I was quite blunt with my kids. There’s kid time and grownup time. Kid time is finished and you go to bed. Grownup time is when mummy watches what SHE wants to watch on tv or reads HER books or does yoga, etc. When they come out, that’s when you say, “This is my time now, darling... Back to bed.”

StuckInPollyannaMode · 21/05/2021 21:45

Annnnnnd... the Mummy is BACK!

Fast asleep by 8.30 both of them, no messing no around, no back chat, just hugs and kisses.

I spoke to Geller about it and he was his usual weak self. Empowered by my therapy session I firmly said well, this is how I’m dealing with it, then shut the door in his face 😄 god that felt good!

Long may it continue I’ve had a chat with a friend overseas, a couple of glasses of Malbec, the fire is lit...what the fuck is WRONG with this weather?!

Oh, and in a moment of insomniac-tic madness this morning I signed up for a 10k. In 3 weekends time.

I just finished the final episode of Big Bang Theory. Cried my eyes out (in a good way). But also, cathartic, as I started watching it when I left (Geller hated all that kind of programme) and absolutely loved it. Now I can move onto some of your suggestions.

Can I just take a moment to say how much I appreciate you all? I really really do. Honest, on my life and two glasses of Argentinian red. I have come such a long way and, although I know I’m still a work in progress, I’d still be absolutely stuck in a dreary marriage with no hope of ever escaping of it wasn’t for you all. Thank you so very much. I feel like I’m finally getting clarity on how life can be and it feels great. Couldn’t have done it without you all.

OP posts:
RandomMess · 21/05/2021 21:52
Wine

Glad they went to bed no fuss.

So glad you are onwards and upwards it's lovely to see you transform into freedom.
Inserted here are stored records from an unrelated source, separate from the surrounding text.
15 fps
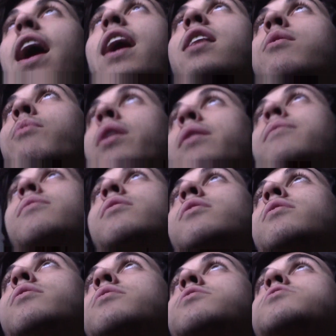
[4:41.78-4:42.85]
Anyway,
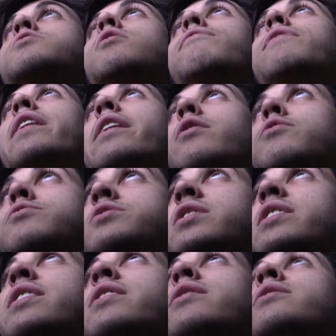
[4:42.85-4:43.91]
stuff like
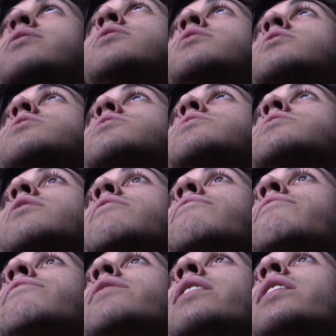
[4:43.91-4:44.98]
Utena,
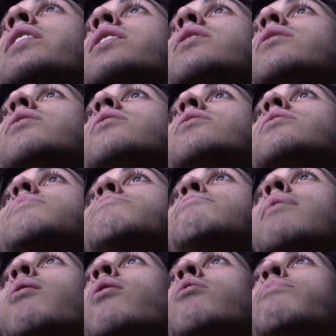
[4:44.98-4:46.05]
stuff like
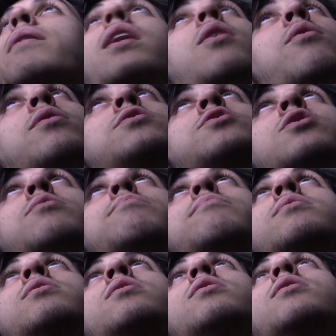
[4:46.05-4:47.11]
Mawaru Penguin
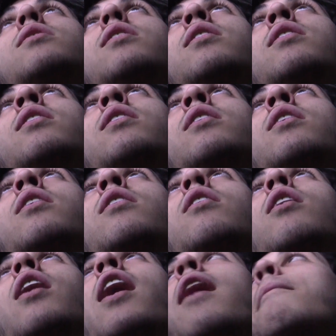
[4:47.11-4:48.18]
Drum,
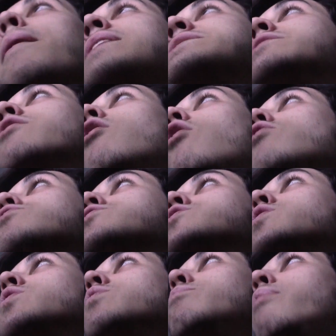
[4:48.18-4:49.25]
I imagine
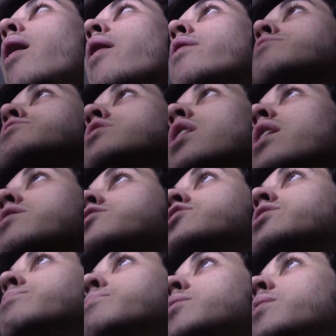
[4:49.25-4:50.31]
also borrows a lot of
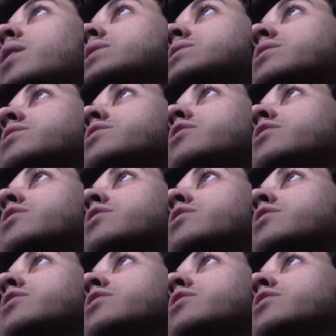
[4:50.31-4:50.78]
Shimbo-esque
I had my 2nd vaccine this morning then went to dance classes this evening for the 1st time in a year. In agony 😂 thinks it's the jab as headache has just started too 🙄

pointythings · 21/05/2021 22:06

I'm glad bedtime worked. You'll have awful days again - but you know how to pull it back. Over time it will all settle.
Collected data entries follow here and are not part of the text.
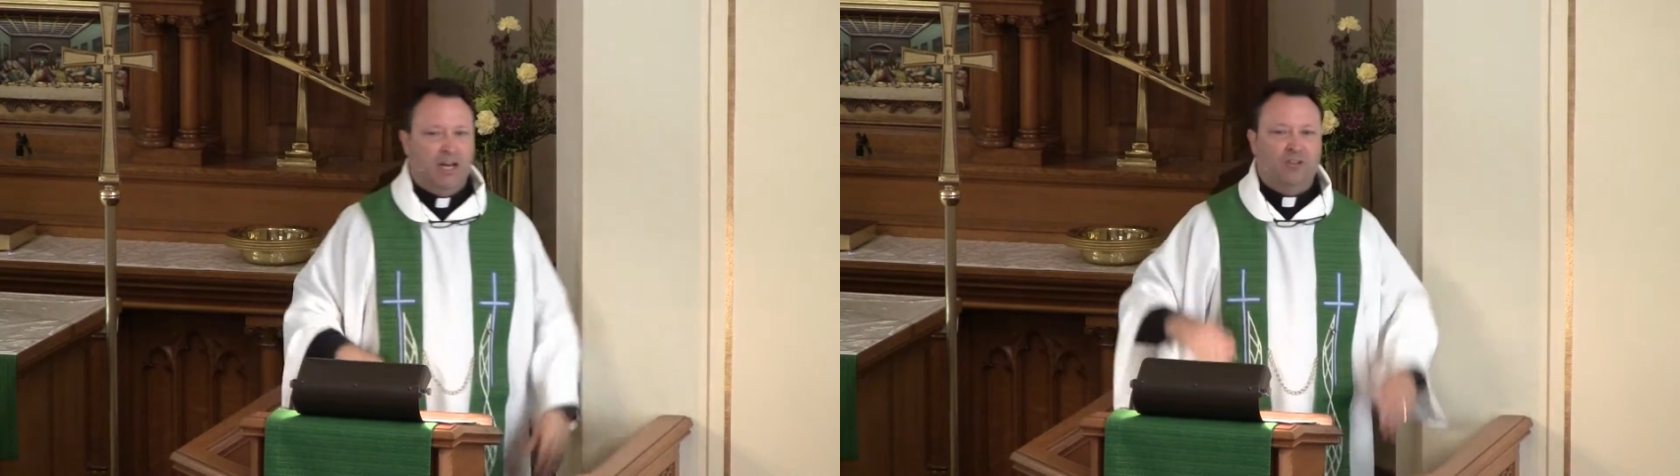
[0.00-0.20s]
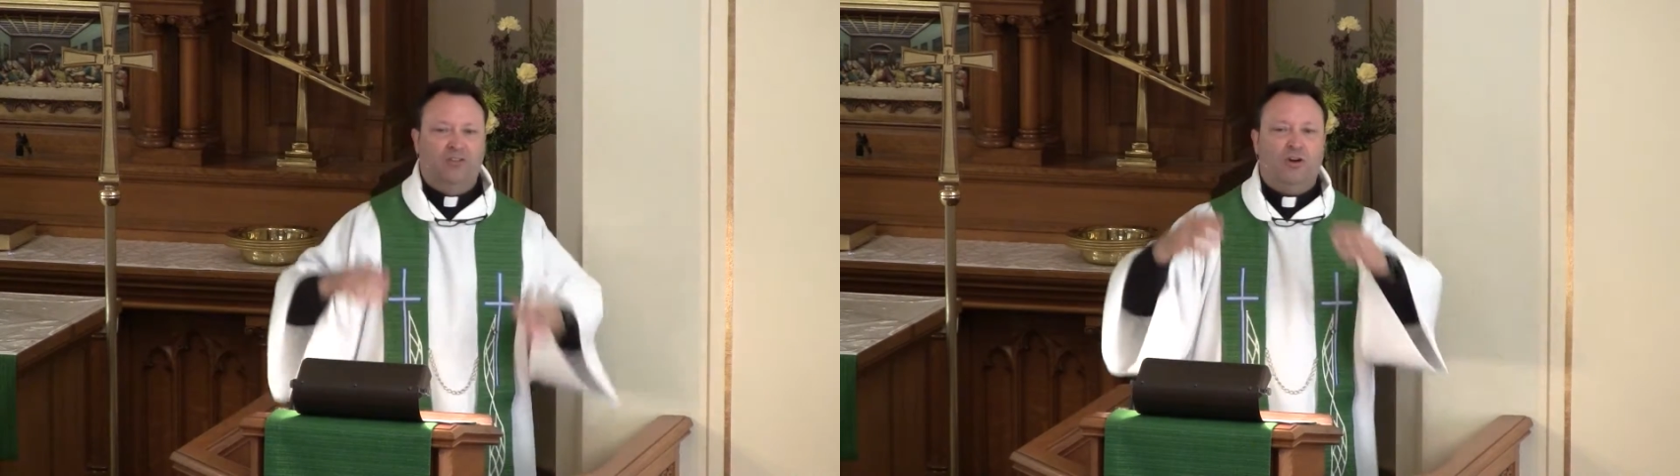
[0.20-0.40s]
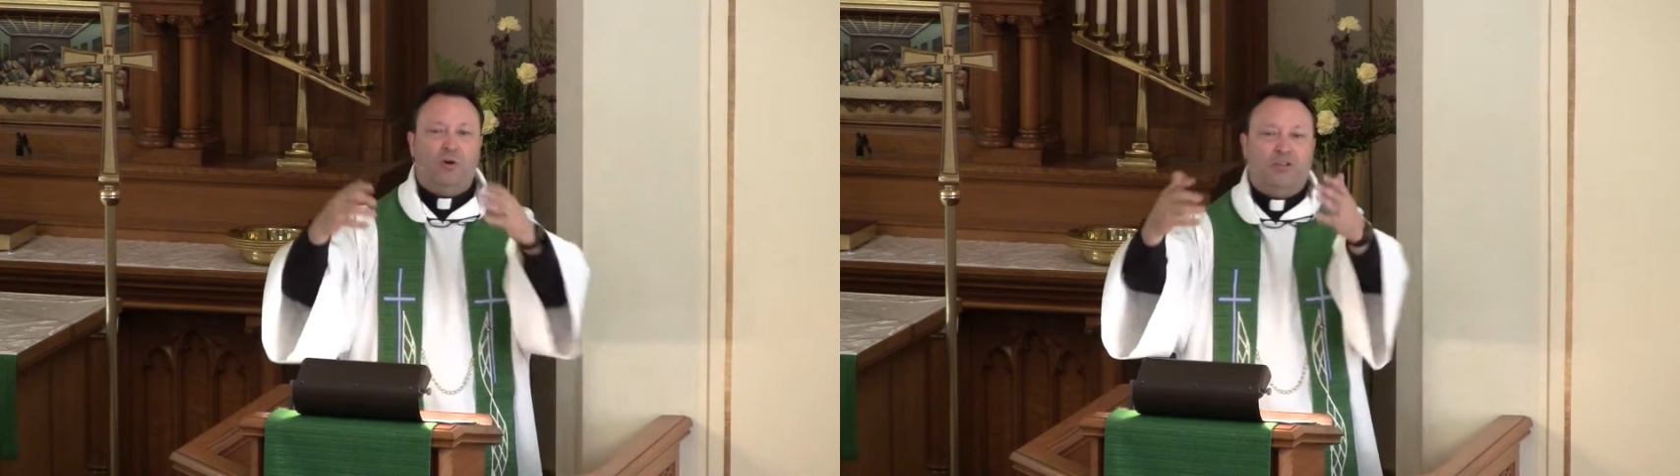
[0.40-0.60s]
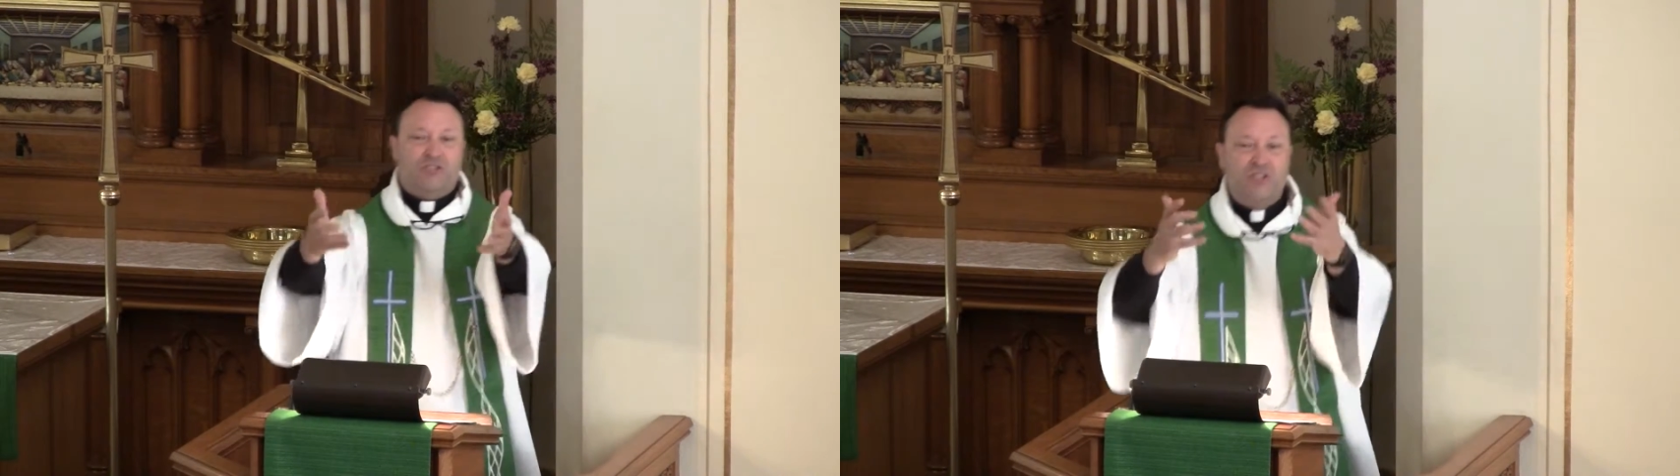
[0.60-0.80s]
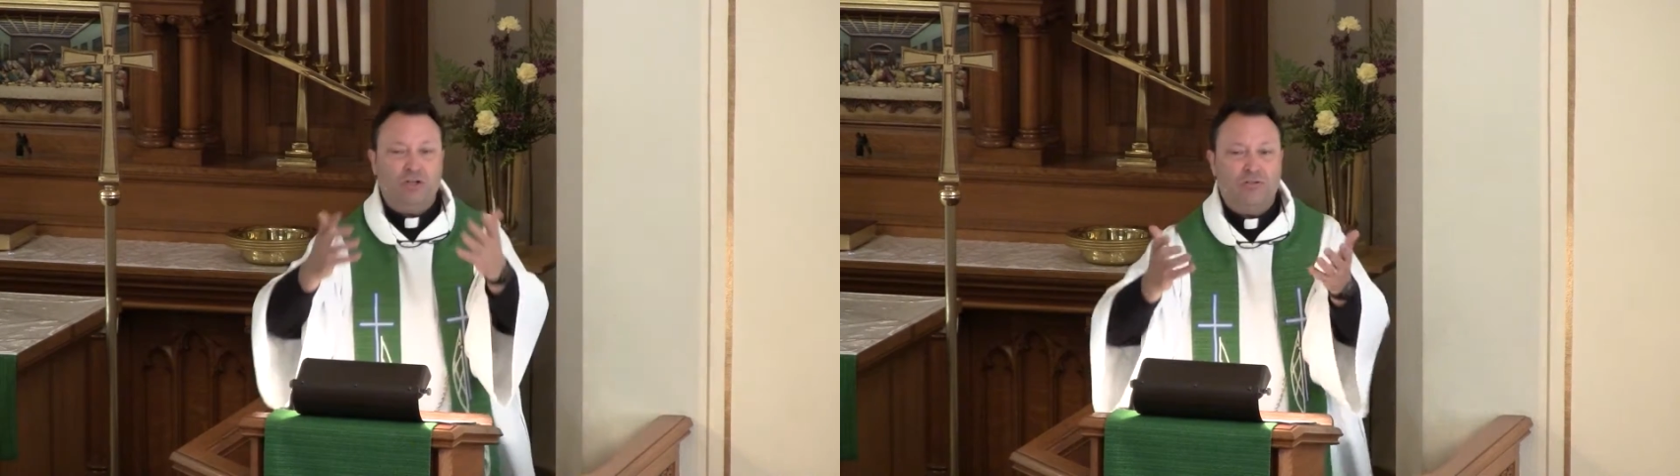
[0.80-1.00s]
And so
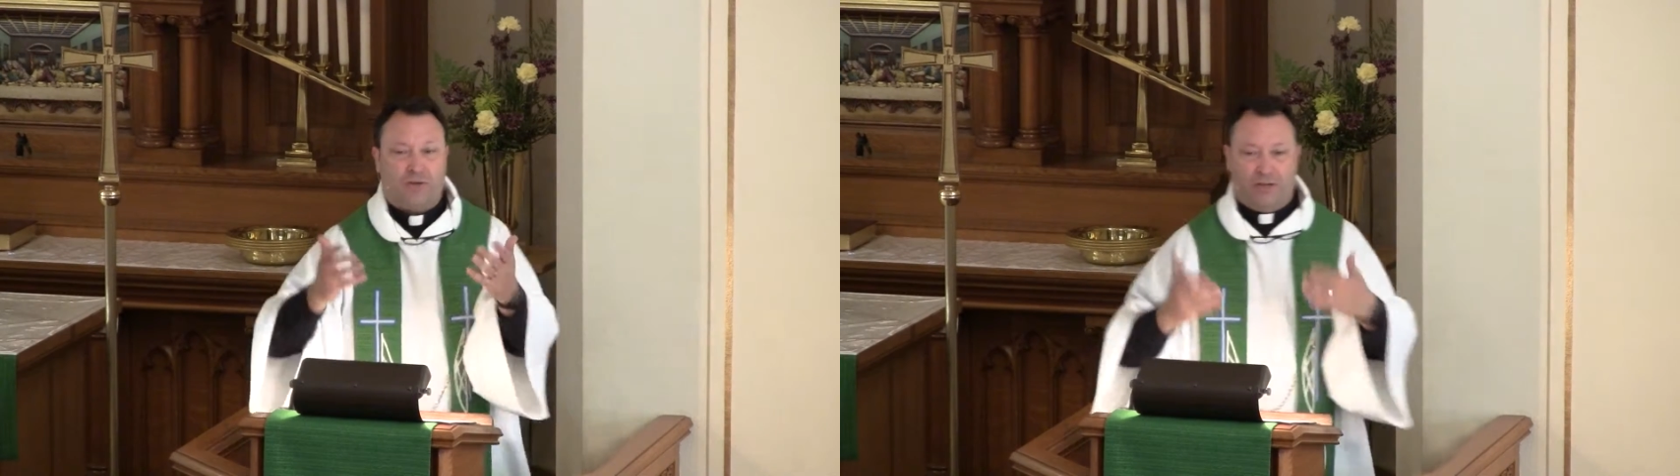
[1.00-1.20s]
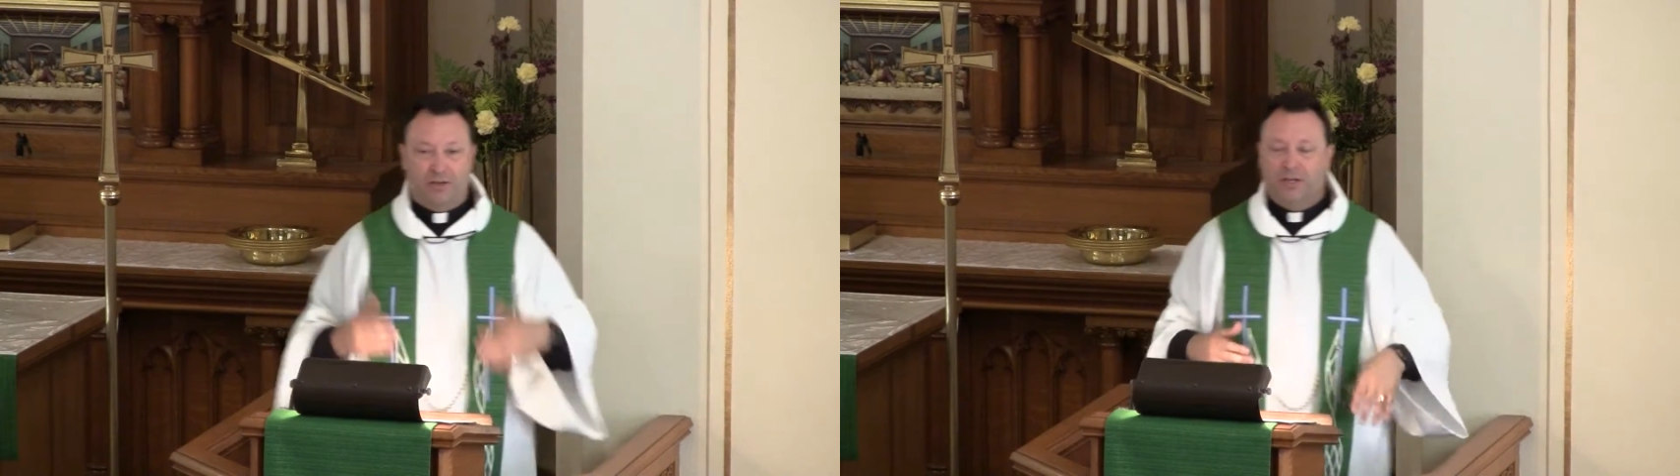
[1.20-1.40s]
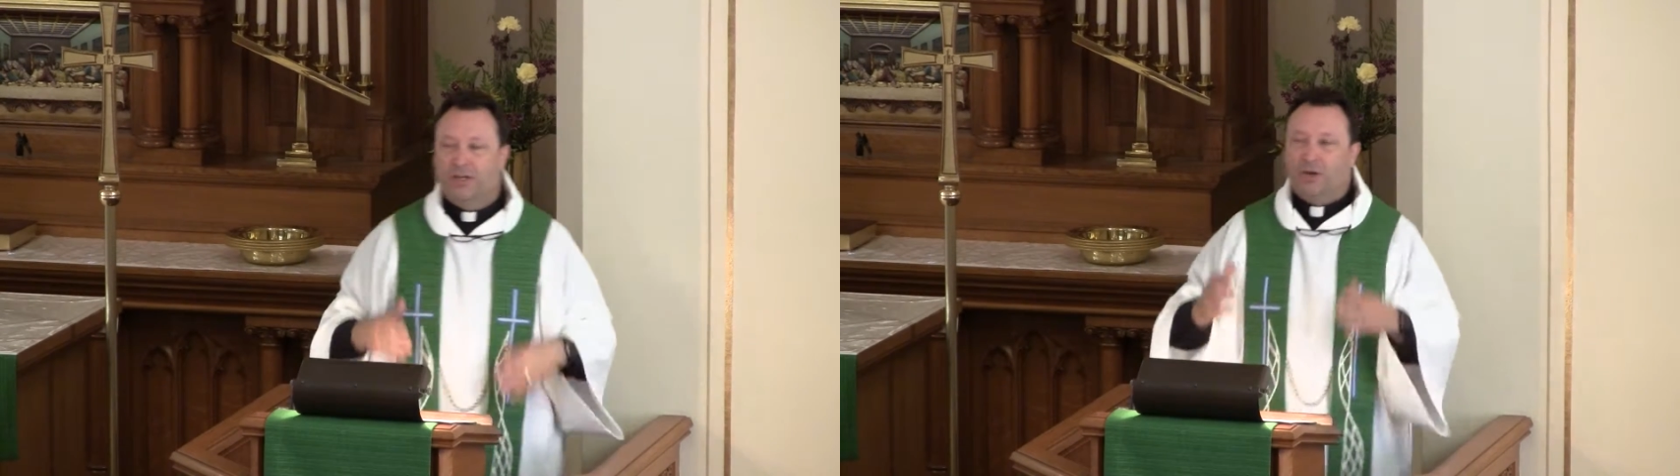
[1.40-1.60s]
as children,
I think a lot of us on your thread are paying forward the help we had from MN when we needed it to make our escape from whatever shit we were in. I know I couldn't have come as far as I have without it. In a few years, you'll be on here supporting women who are where you used to be.

Lougle · 21/05/2021 22:25

Good result!

SpringCrocus · 21/05/2021 23:19

Yy to what @pointythings said, I am paying it forward all the excellent advice I had on MN.

Sunbird24 · 21/05/2021 23:34

Well done Polly!
You will have rough nights of course, but hopefully there are more and more like this one. You should be bloody proud of yourself and your dollies

swampytiggaa · 22/05/2021 03:36

All sounding really positive!

The 10k will be fine just don’t stress about your time 😊 I’m signed up for a coastal path half marathon end of June. Starting to regret it tbh 😂😂

Justilou1 · 22/05/2021 03:53

Awesome result @StuckInPollyannaMode! I bet the door slam felt great too! (And the Malbec - it’s my fave as well!) We are Fiiiiiiiiiiiiinally getting some slightly cooler weather where I live in OZ. I am relishing cooler nights, so I have naturally switched from a glass of rosé to Malbec. (Still hot in the daytime... bastard.) I’m off to finish an assignment now, but we are so very proud of your evolution! You have blossomed. There is no way you’d lose yourself again, darling.

Mix56 · 22/05/2021 10:17

You have made Giant steps, not so long ago you would never have stood on your own doorstep & shut the door in his sad weak face !!
Hoorah !!!!! I am rejoicing, he must have been gob smacked.
you will doubtless get some "poor me" texting now about respect & other drivel.